Лысков ушел. Солнце закатилось, и все утихло в доме Милославского. Когда же наступила глубокая ночь, боярин, надев простой кафтан и низкую шапку, похожую на скуфью, вышел в сад с потаенным фонарем в руке. Дойдя до небольшого домика, построенного в самом конце сада, он три раза постучал в дверь. Она отворилась, и боярин вошел в домик. Все его окна были закрыты ставнями.
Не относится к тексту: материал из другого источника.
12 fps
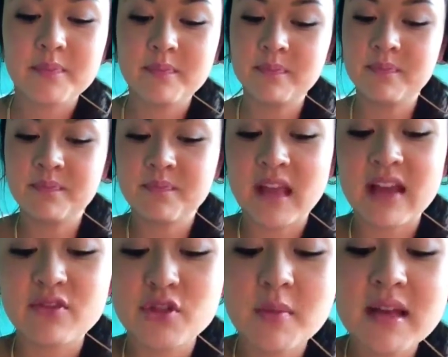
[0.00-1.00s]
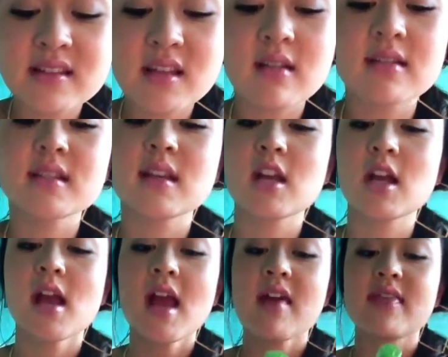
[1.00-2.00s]
I have two mascaras in
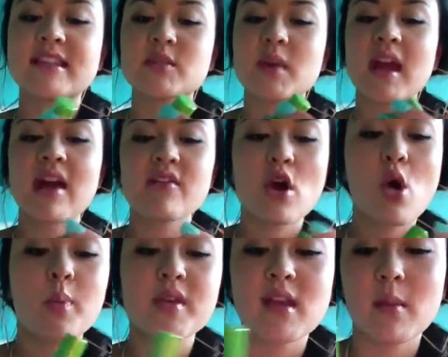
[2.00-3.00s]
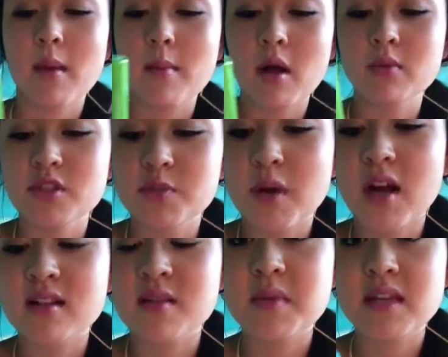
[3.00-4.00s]
here. This one I haven't opened yet. My mom just
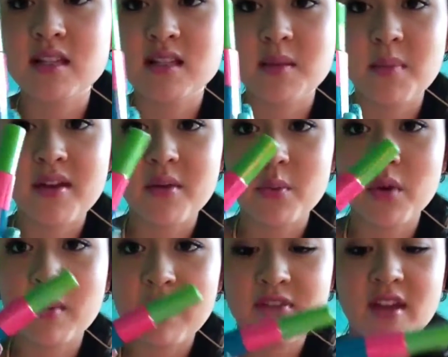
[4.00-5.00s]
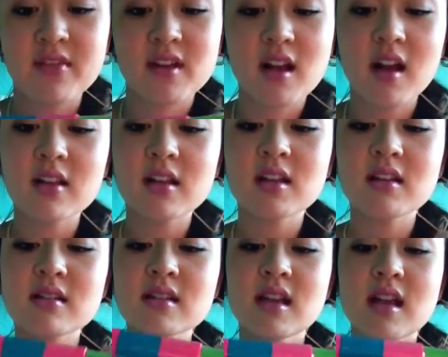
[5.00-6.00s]
brought it to me because it's in my, one of my favorite
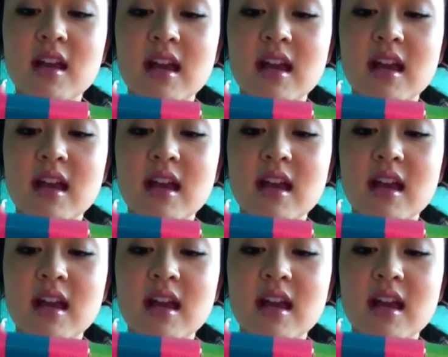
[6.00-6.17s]
colors.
Около дубового стола, посередине довольно обширной горницы, освещенной одною свечою, сидели племянник боярина, комнатный стряпчий Александр Иванович Милославский, иноземец Озеров из Новгорода, стольники Иван Андреевич и Петр Андреевич Толстые, дворянин Сунбулов, стрелецкие полковники Петров и Одинцов, подполковник Цыклер и пятисотенный Чермной.

При появлении Милославского все встали. Боярин занял место во главе стола и, подумав немного, спросил:

— Ну, что, любезные друзья, идет ли дело на лад?

— Я отвечаю за весь свой полк! — ответил Одинцов.

— И мы также за свои полки! — сказали Петров и Цыклер.

— Ну а ты, Чермной, что скажешь? — продолжил Милославский.

— Все мои пятьсот молодцов на нашей стороне. За других же пятисотенных ручаться не могу. Может быть, я и смогу их уговорить, кроме одного; с ним и говорить опасно.

— Кто же этот несговорчивый?

— Василий Бурмистров, любимец князя Долгорукого. Он нашим полком командует вместо полковника. Я за ним давно присматриваю. Дней пять назад он ездил куда-то ночью и привез с собой какую-то девушку, а вечером отправил ее неизвестно куда. Вероятно, к князю Долгорукому, к которому он ходил в тот же день.

— Понимаю! — воскликнул Милославский. — Послушай, Чермной, я даю пятьдесят рублей за голову этого пятисотенного. Он может нам быть, опасен.

— Конечно, опасен. Его надобно непременно угомонить. Завтра я постараюсь уладить это дело.

— Ну а ты что скажешь, племянник?

— Я достал ключи от Ивановской колокольни, чтобы можно было ударить в набат.

— Мы с братом Петром, — сказал Иван Толстой, — неподалеку от стрелецких слобод припасли дюжину бочек с вином для попойки.

— А я шестерых московских дворян перетянул на нашу сторону, — сказал Сунбулов, — да распустил по Москве слух, что Нарышкины замышляют извести царевича Ивана.

— А я распустил слух, — сказал Озеров, — что Нарышкины хотят всех стрельцов отравить и набрать вместо них войско из перекрещенных татар.

— Итак, дело, кажется, идет на лад! — продолжал Милославский. — Остается нам условиться и назначить день. Я подумал, что всего лучше приступить к делу пятнадцатого мая. В этот день был убит в Угличе царевич Димитрий.